About this best dressed business. At ease in his bed, wearing horn-rimmed glasses, crinkled blue pajamas and a slight beard stubble, he said; graciously:
"Pshaw. There's not a man in my show that's not better dressed than I." I don't see where they get that. My recipe for being the best dressed? Just comb your hair, change shirts now and then, brush your teeth and shine your shoes, that's all."
Talks About Show
Jack preferred to talk about Rochester, his discovery. And his "radio show of shows," scheduled for New York next Sunday night.
The graying comedian expects to present, along with himself. Kate Smith, who will pinch hit for Mary Livingston, his wife; Fred Allen, his perennial "friendly enemy," Bob (Believe-It-Or-Not) Ripley and others. Mary stayed in Hollywood. So did Don Wilson, the announcer, who will be supplanted for the Sunday broadcast by Harry Vonzell.
What about Fred, now, Jack?
"O' I simply can't wait to get to New York and kick him in the pants," he chuckled. "Quite a citizen, that Allen."
What did he think of this year's awards of "Oscar?" (Hollywoodian for the Motion Picture Academy awards?)
"Very good, especially Spencer Tracy," he said. "However, I thought that Barbara Stanwyck should have been given more consideration for her work in "Stella Dallas."
Jack punctuated his observations with warm words of praise for the Santa Fe's Chief.
"Boy, this is the swellest train I ever rode. Yes, I used to fly, but I have about quit."
Jack Benny's last words to the reporter was a request to personally convey his thanks to the Albuquerque Chamber of Commerce.
"For that splendid letter they wrote me last year after Rochester put on his Albuquerque broadcast."


Perhaps it’s significant that Anderson’s quotes are in regular English but the Rochester dialogue is pure minstrel show. Rochester drawled for a while on the Benny show and he engaged in some stereotype behaviour (On one episode, he steals Ronald Colman’s chickens. Why the dignified actor would own chickens defies explanation, except to draw on a tired racial stereotype). The Benny writers pretty much dropped it as time wore on.

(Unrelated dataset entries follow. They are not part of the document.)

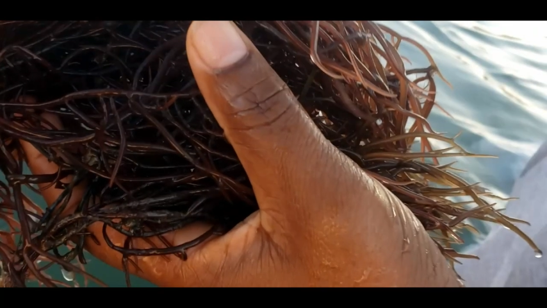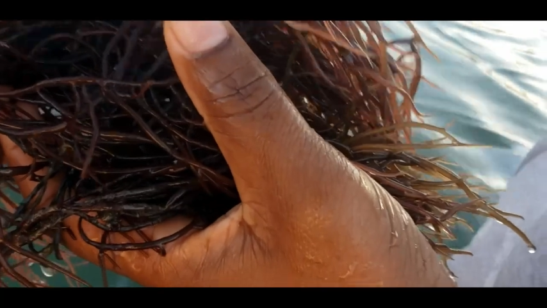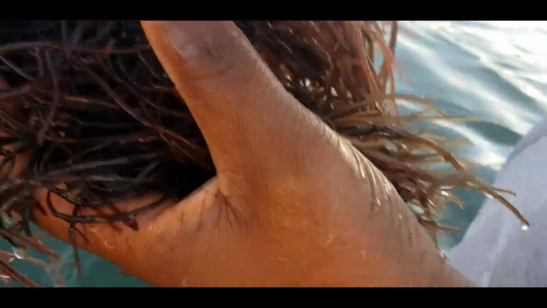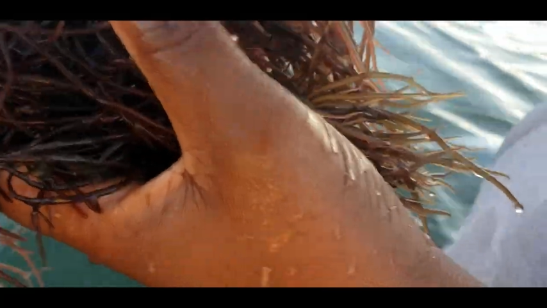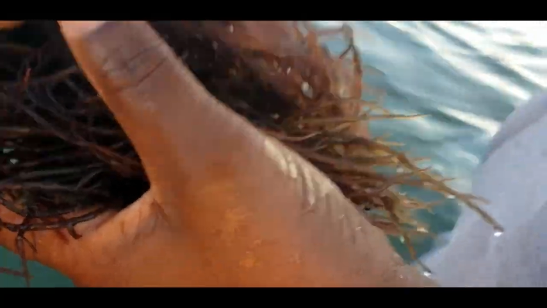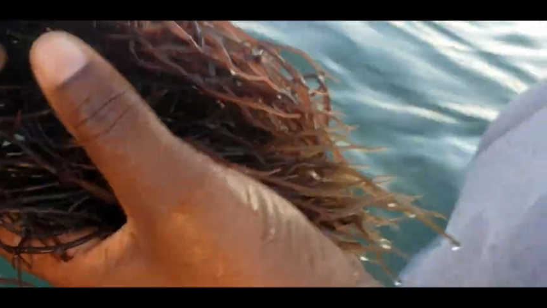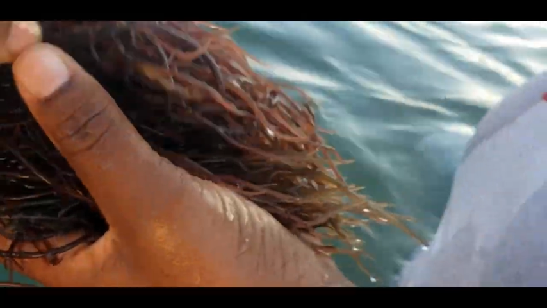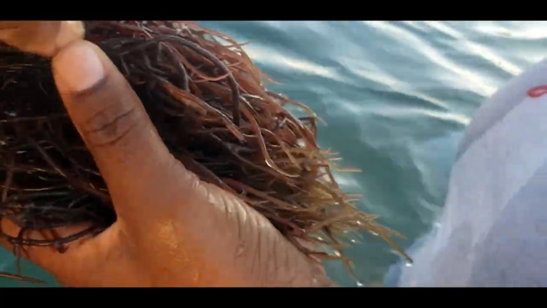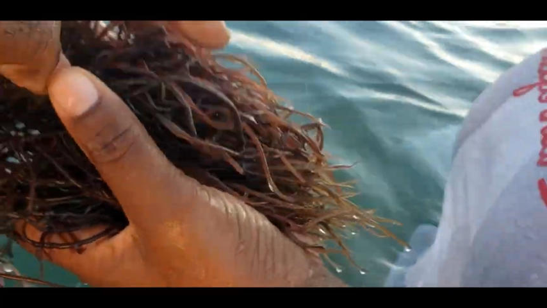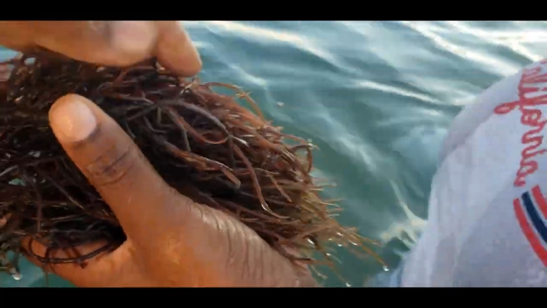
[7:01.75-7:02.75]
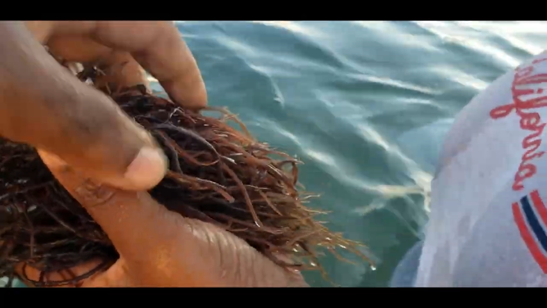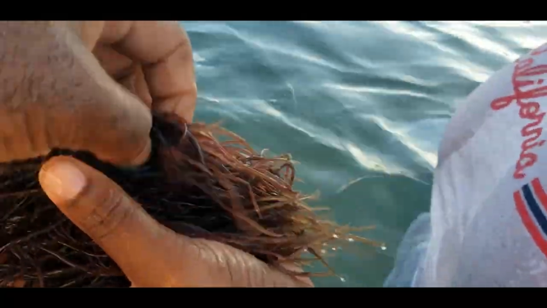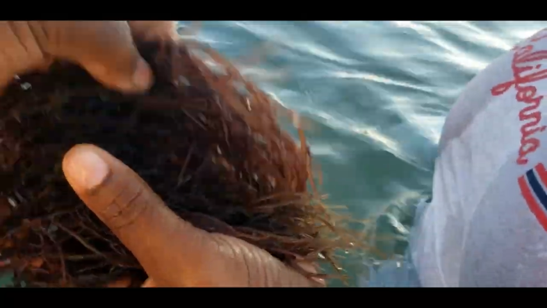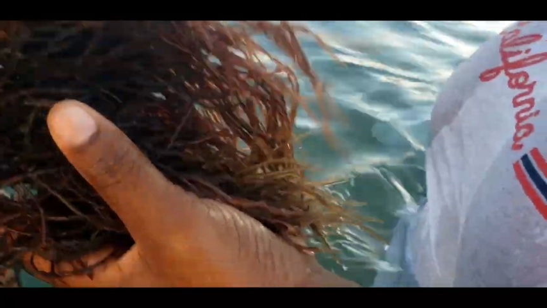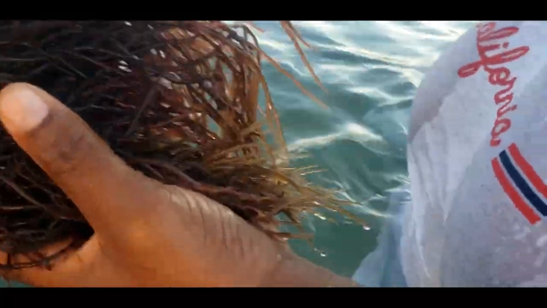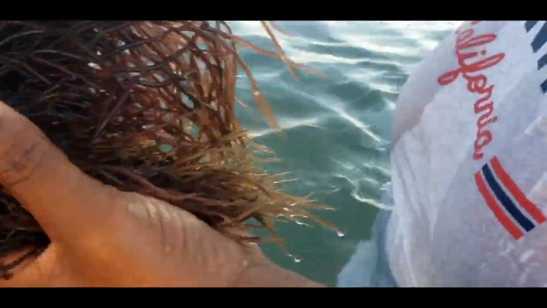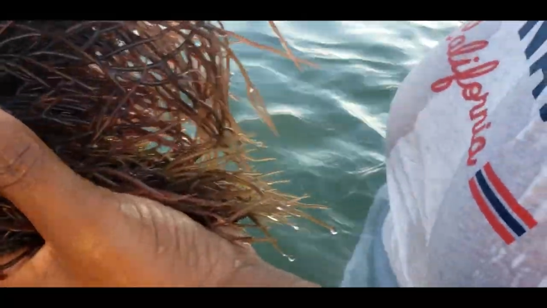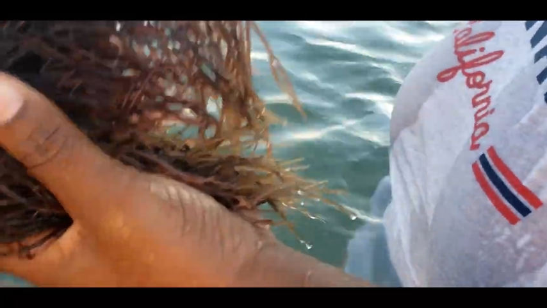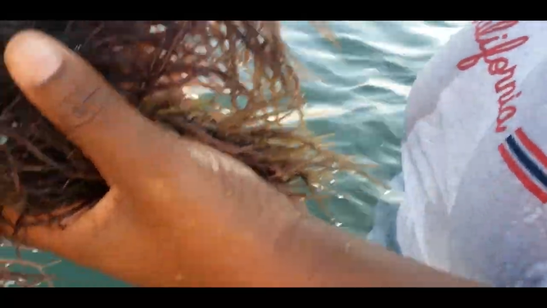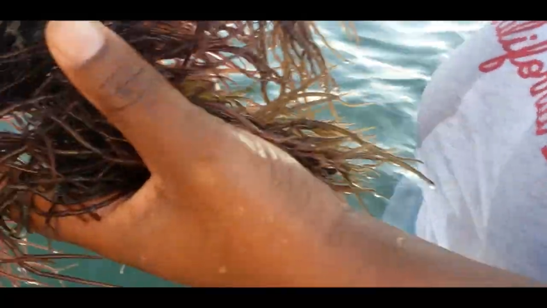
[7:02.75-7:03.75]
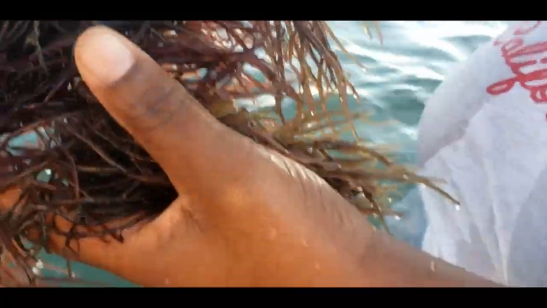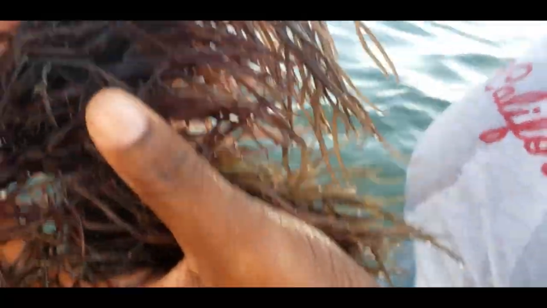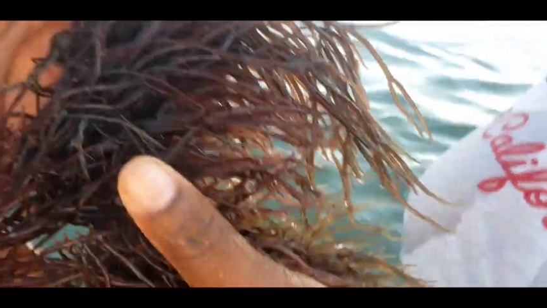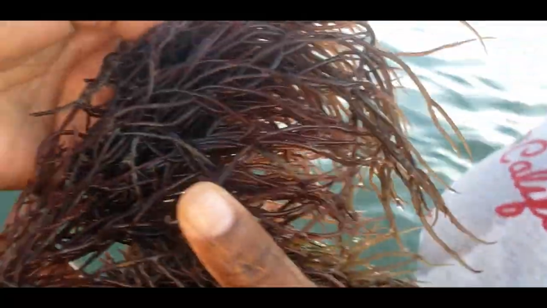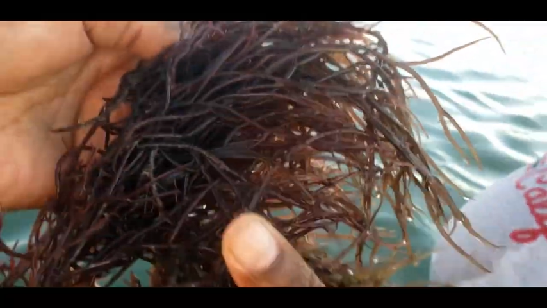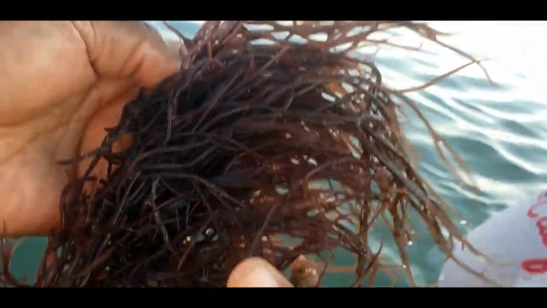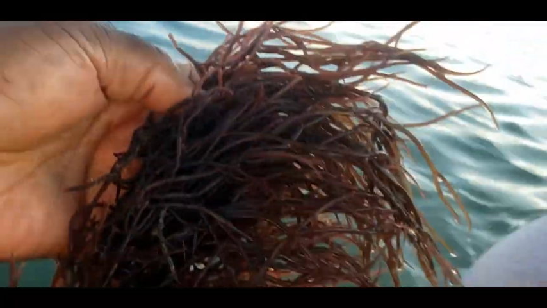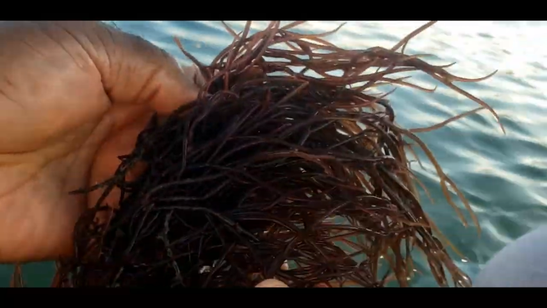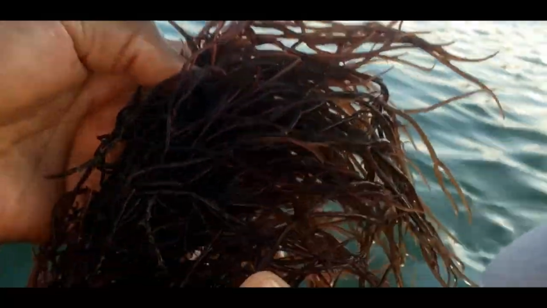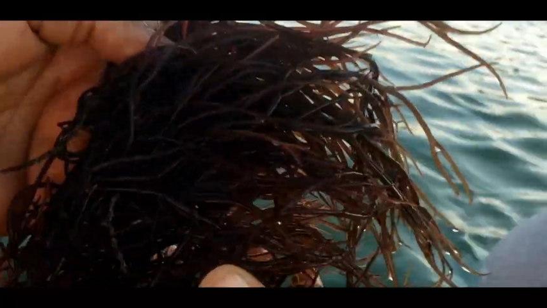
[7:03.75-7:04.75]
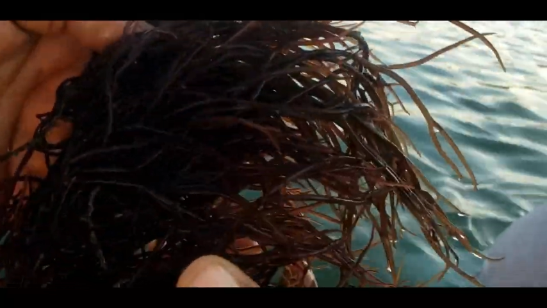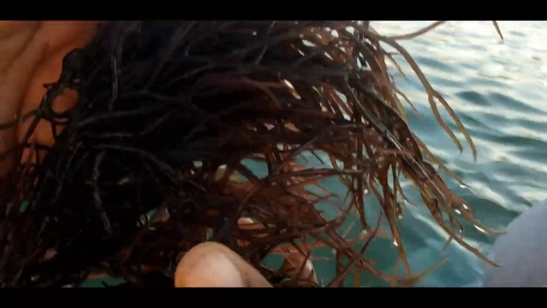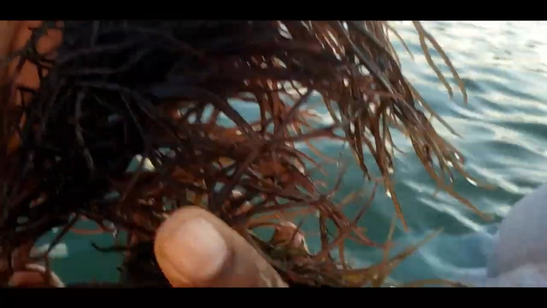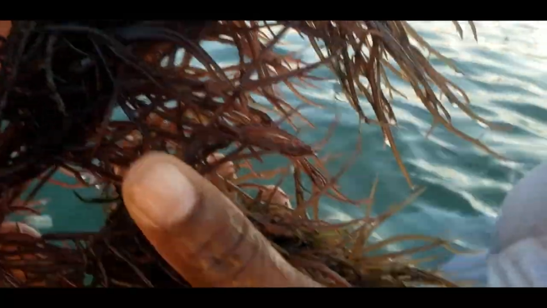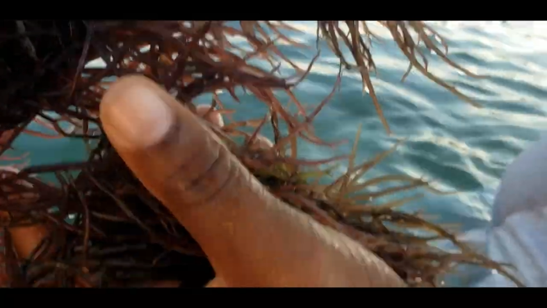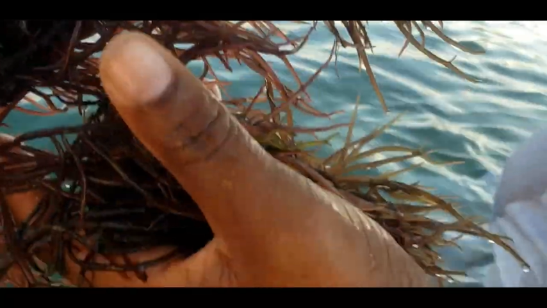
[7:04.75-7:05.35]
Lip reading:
[unreadable: no face in view]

Incidentally, where the paper got the Rochester dialogue from the show is a bit of a mystery. The broadcast in circulation is the West Coast version and it doesn’t contain any of the lines above. And while Eddie Anderson appeared in Albuquerque in 1937, Rochester did not. That’s because local station KOB didn’t hook up with NBC until June 1937. Albuquerque fans of Jack had to hear him on KOA in Denver on Sundays at 9:30 p.m. In fact, KOB didn’t even air the Benny show until April 24, 1938. Audiences got “Words and Music from Cheerio,” an NBC Blue network show, before that.

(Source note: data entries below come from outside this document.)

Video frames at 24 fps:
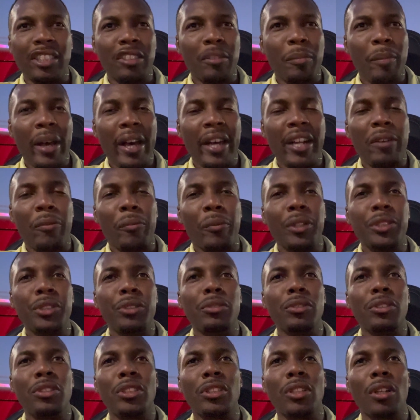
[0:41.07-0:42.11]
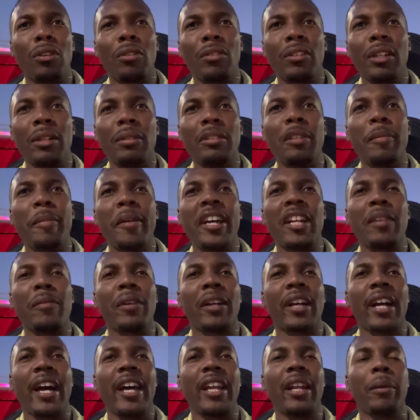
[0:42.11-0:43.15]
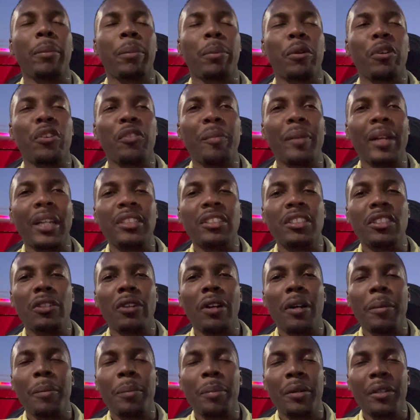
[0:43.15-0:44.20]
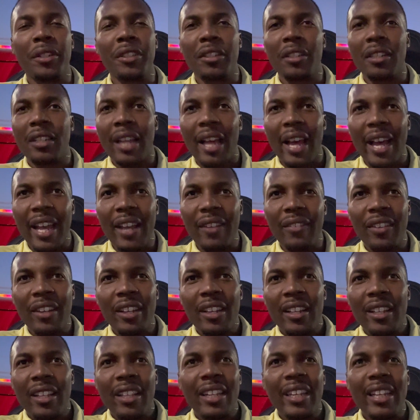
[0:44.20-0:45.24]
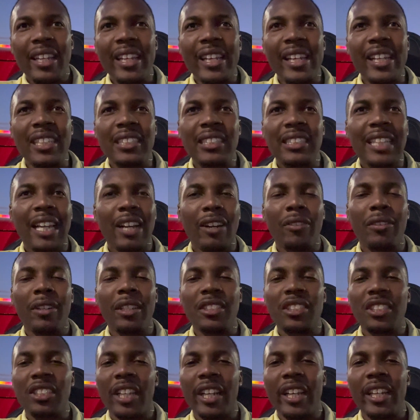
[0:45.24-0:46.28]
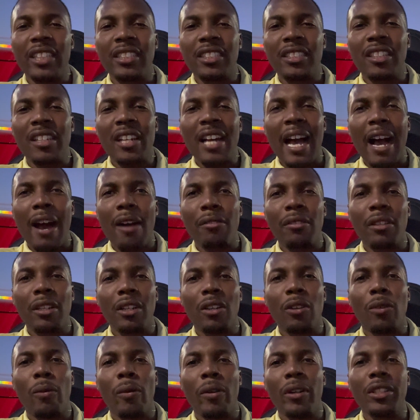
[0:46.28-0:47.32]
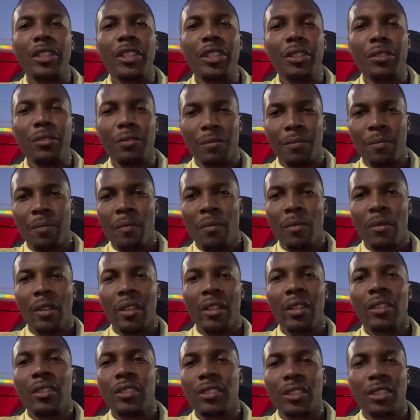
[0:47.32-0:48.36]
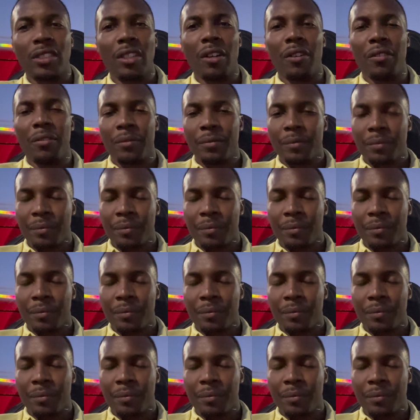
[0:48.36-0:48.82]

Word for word: No matter what you show them, no matter what kind of improvement that you're going to put in your life, it's not going to change their outlook on you. So,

It’s a little difficult hunting for newspaper stories of Anderson’s early days as Rochester. That’s because there was another Eddie Anderson in Hollywood, an assistant director at Warner Bros. We found one with a Benny connection, once removed, in the Moline Dispatch of August 21, 1937. It praised Anderson’s movie work (not mentioning radio), and revealed:

In Over the Goal, however, he’s a college janitor boy who each year manages to wangle raccoon-skin coat from the freshmen who have the job of stealing a rival college’s mascot—which is a big black bear. He’s necessary because the bear knows and will mind him.
Parenthetically, Eddie has been having troubles with the trained bear used, who is not vicious but playful!


It turns out Eddie had some experience to prepare him to be shoved into a scene with Carmichael the polar bear in Buck Benny Rides Again.

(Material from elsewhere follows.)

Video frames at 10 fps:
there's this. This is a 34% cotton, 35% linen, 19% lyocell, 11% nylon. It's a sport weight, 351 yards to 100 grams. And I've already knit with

One other note about the debut of Rochester: Frank Nelson claimed that he was supposed to the voice of the porter, but turned down the role because he had another commitment on the air so Anderson was hired. A look at the script for that episode says “Nelson” next to the lines for a redcap, but the broadcast has no other voice than Eddie Anderson’s. It would appear Nelson was to be on the show but all the porter lines were consolidated into one character.

It turns out that Frank Nelson, indirectly, was partly responsible for the creation of one of the most popular characters in all of network radio.